RECORDS TO PROCESS:
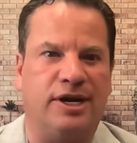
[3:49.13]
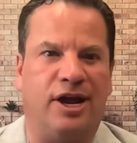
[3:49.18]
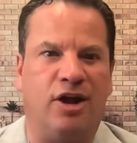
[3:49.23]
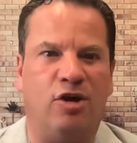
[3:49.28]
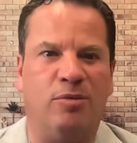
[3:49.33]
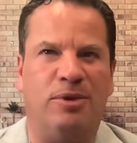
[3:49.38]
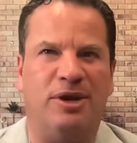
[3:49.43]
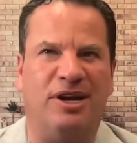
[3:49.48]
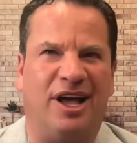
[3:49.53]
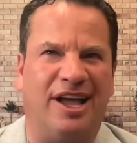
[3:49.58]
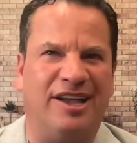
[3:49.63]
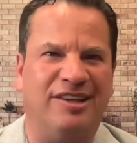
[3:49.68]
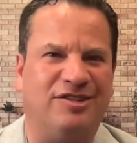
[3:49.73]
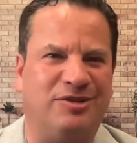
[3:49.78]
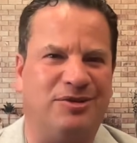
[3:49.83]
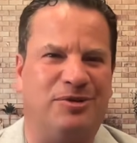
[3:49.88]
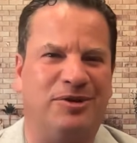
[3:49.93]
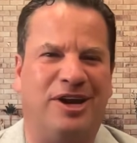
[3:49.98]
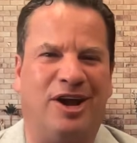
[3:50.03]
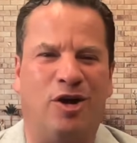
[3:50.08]
Now I'm in high
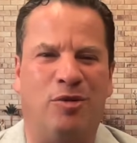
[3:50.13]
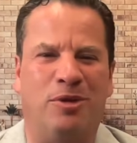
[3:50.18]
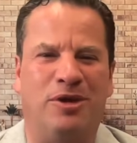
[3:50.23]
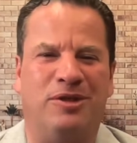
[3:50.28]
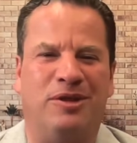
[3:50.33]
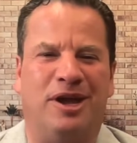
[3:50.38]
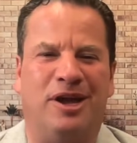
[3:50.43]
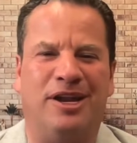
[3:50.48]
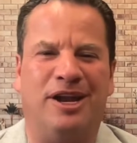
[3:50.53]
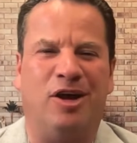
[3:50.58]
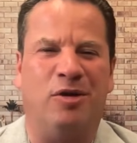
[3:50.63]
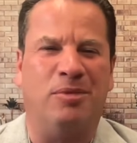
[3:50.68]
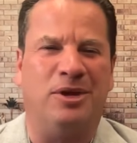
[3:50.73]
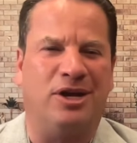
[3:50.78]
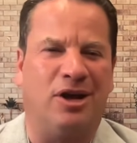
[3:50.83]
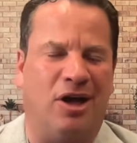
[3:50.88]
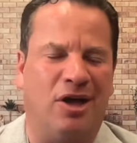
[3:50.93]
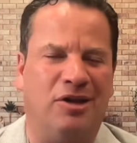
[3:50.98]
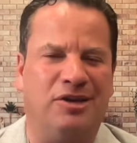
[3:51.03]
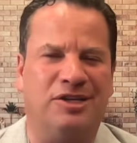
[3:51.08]
school. Now I'm
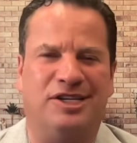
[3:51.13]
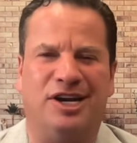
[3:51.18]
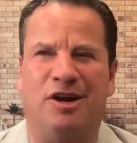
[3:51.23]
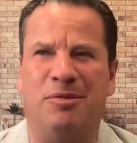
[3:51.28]
in college.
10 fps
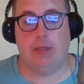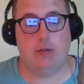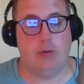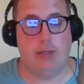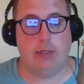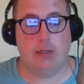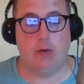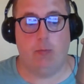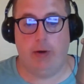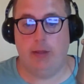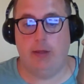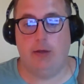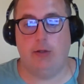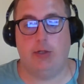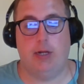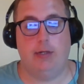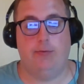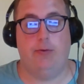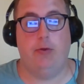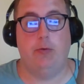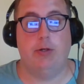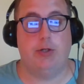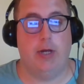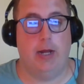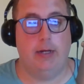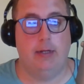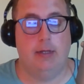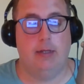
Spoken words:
So this is a really good chance for you to shine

WORK ORDER: Set all of the records down once more, letter for letter, with the images removed.

TASK RESPONSE:
[3:49.13]
[3:49.18]
[3:49.23]
[3:49.28]
[3:49.33]
[3:49.38]
[3:49.43]
[3:49.48]
[3:49.53]
[3:49.58]
[3:49.63]
[3:49.68]
[3:49.73]
[3:49.78]
[3:49.83]
[3:49.88]
[3:49.93]
[3:49.98]
[3:50.03]
[3:50.08]
Now I'm in high
[3:50.13]
[3:50.18]
[3:50.23]
[3:50.28]
[3:50.33]
[3:50.38]
[3:50.43]
[3:50.48]
[3:50.53]
[3:50.58]
[3:50.63]
[3:50.68]
[3:50.73]
[3:50.78]
[3:50.83]
[3:50.88]
[3:50.93]
[3:50.98]
[3:51.03]
[3:51.08]
school. Now I'm
[3:51.13]
[3:51.18]
[3:51.23]
[3:51.28]
in college.
10 fps
Spoken words:
So this is a really good chance for you to shine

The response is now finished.